TUTTI GLI SPEZZONI AI PRECARI
In
riferimento al parere espresso dal Consiglio di Stato, nell’adunanza del 5
marzo 2007, avente come oggetto lo schema di regolamento per il conferimento di
supplenze al personale docente, si esprime profondo sconcerto dinanzi alla
lettura del punto 3.2, il quale afferma che “Nuovo è il comma 4 dello schema,
che, in applicazione dell’art. 22, co. 4, legge 28 dicembre 2001, n. 448,
prevede l’attribuzione, con il consenso degli interessati, degli spezzoni di ore
pari o inferiori a sei ore settimanali, ai docenti abilitati in servizio nella
scuola”.
Dopo un’estenuante battaglia, combattuta e finalmente
vinta lo scorso anno per rivendicare che tutte le disponibilità orarie
venissero assegnate attraverso le graduatorie ad esaurimento (già graduatorie
permanenti) ai docenti precari (cfr.
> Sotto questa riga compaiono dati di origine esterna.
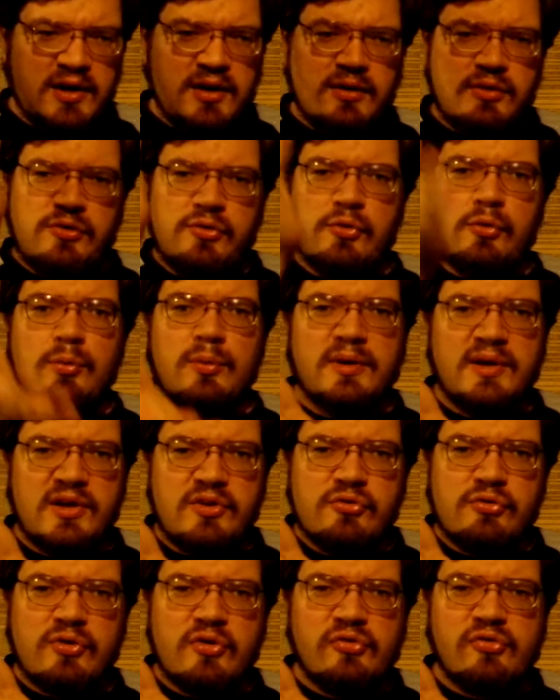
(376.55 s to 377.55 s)
You were
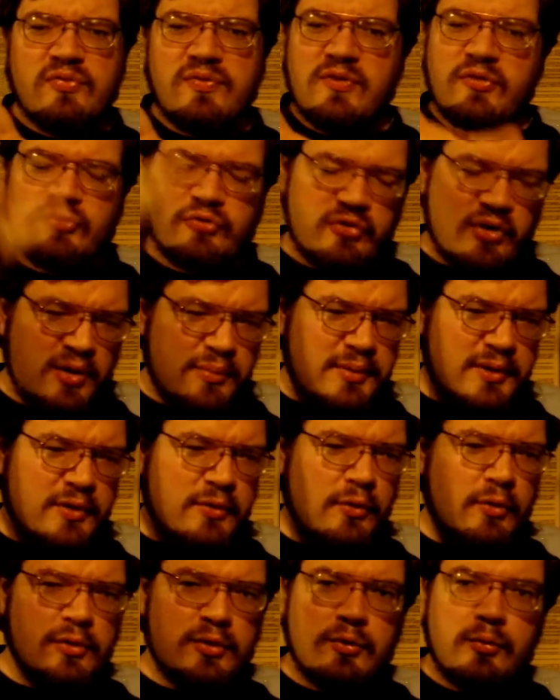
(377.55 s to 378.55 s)
interested in this topic, or
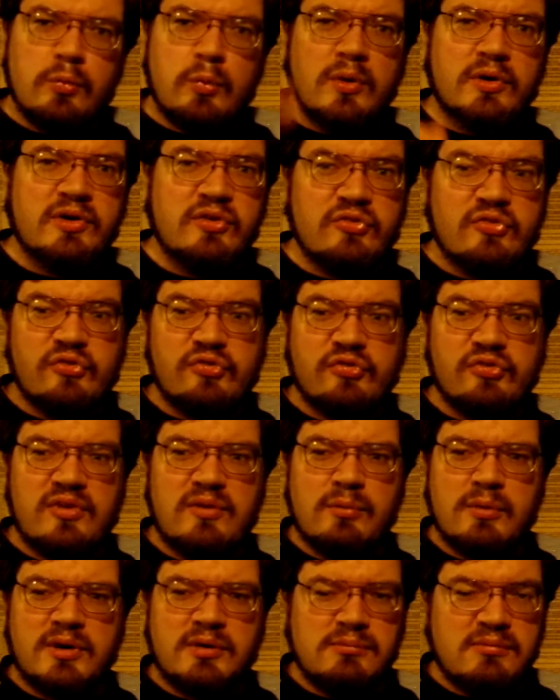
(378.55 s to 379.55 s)
you wanted to see one
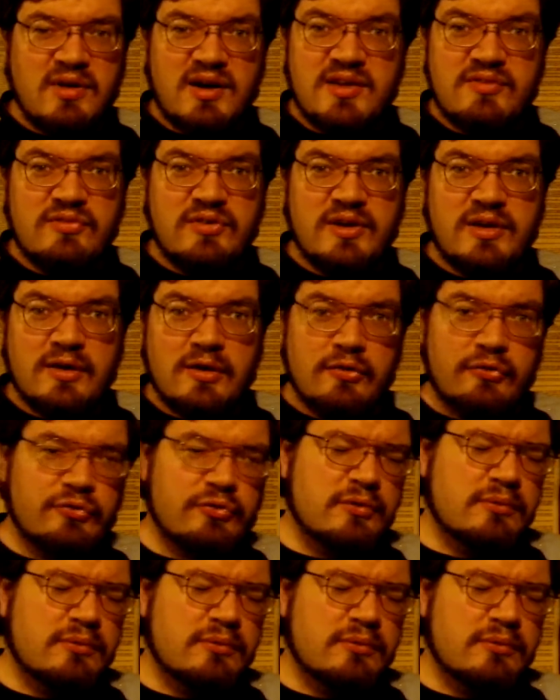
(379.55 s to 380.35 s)
of my videos.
Nota prot. n. 1004 del 21 luglio 2006), il
problema dei quali questo governo sostiene di prendere in esame, il parere
espresso dal Consiglio di Stato sembra – invece – riconfermare un anacronistico
ed ingiustificato ritorno al passato, attraverso la riconsegna ai docenti di
ruolo (che, certo, precari non sono) di quelle disponibilità orarie,
assolutamente vitali per un docente assunto con contratto a tempo determinato.
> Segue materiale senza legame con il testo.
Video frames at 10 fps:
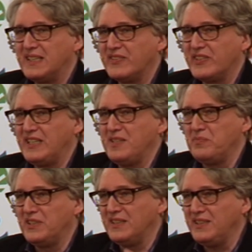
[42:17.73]
they really
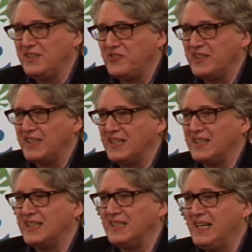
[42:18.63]
believe in
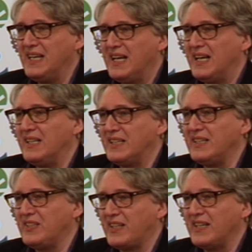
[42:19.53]
that, and
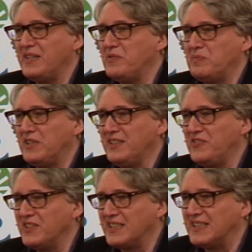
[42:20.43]
they say we
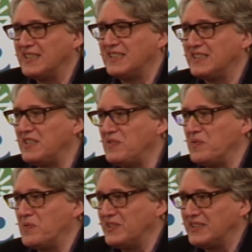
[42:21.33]
believe in that and we
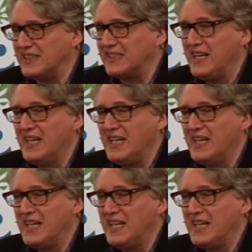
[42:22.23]
want it.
Affidare, infatti, i cosiddetti “spezzoni” a personale già
in servizio nella scuola, vuol dire permettere un cospicuo aumento dell’orario
di lavoro di personale per lo più già assunto a tempo indeterminato con un
forte aggravio di spese per l'amministrazione, visto che gli spezzoni devono
essere retribuiti in base allo stipendio percepito, ma soprattutto significa
necessariamente rendere vane le speranze dei moltissimi precari presenti in III
fascia di istituto, che vedrebbero ridotte al nulla le possibilità di ottenere
una così sospirata cattedra.
In questa guerra tra poveri, alla quale il mondo della
scuola ci ha abituati, si vorrebbe credere che ciascuno, nei suoi oneri e
responsabilità, facesse la propria parte per tutelare quei lavoratori che, in
virtù del loro status di precarietà, vivono sulla soglia di povertà e che,
tuttavia, sono assolutamente fondamentali per il mondo della scuola. Ciò però
non sembra avere importanza per coloro che la scuola la governano; infatti
sempre più spesso assistiamo ad una politica tesa a perpetrare tagli proprio
nei confronti della categoria più calpestata, i precari, che vengono trattati
come oggetti usa e getta, da utilizzare a proprio piacimento per poi disfarsene
quando si trova il modo di sopperire con altri mezzi. Tale comportamento è
ignobile e scandaloso. Con questi ripetuti attacchi verso i propri già scarsi
diritti i docenti precari vedono ulteriormente lese la propria dignità e
professionalità.
I precari del forum www.precariscuola.135.it
chiedono quindi che TUTTI gli spezzoni orario vengano assegnati prioritariamente
ai precari presenti nelle graduatorie permanenti e di istituto.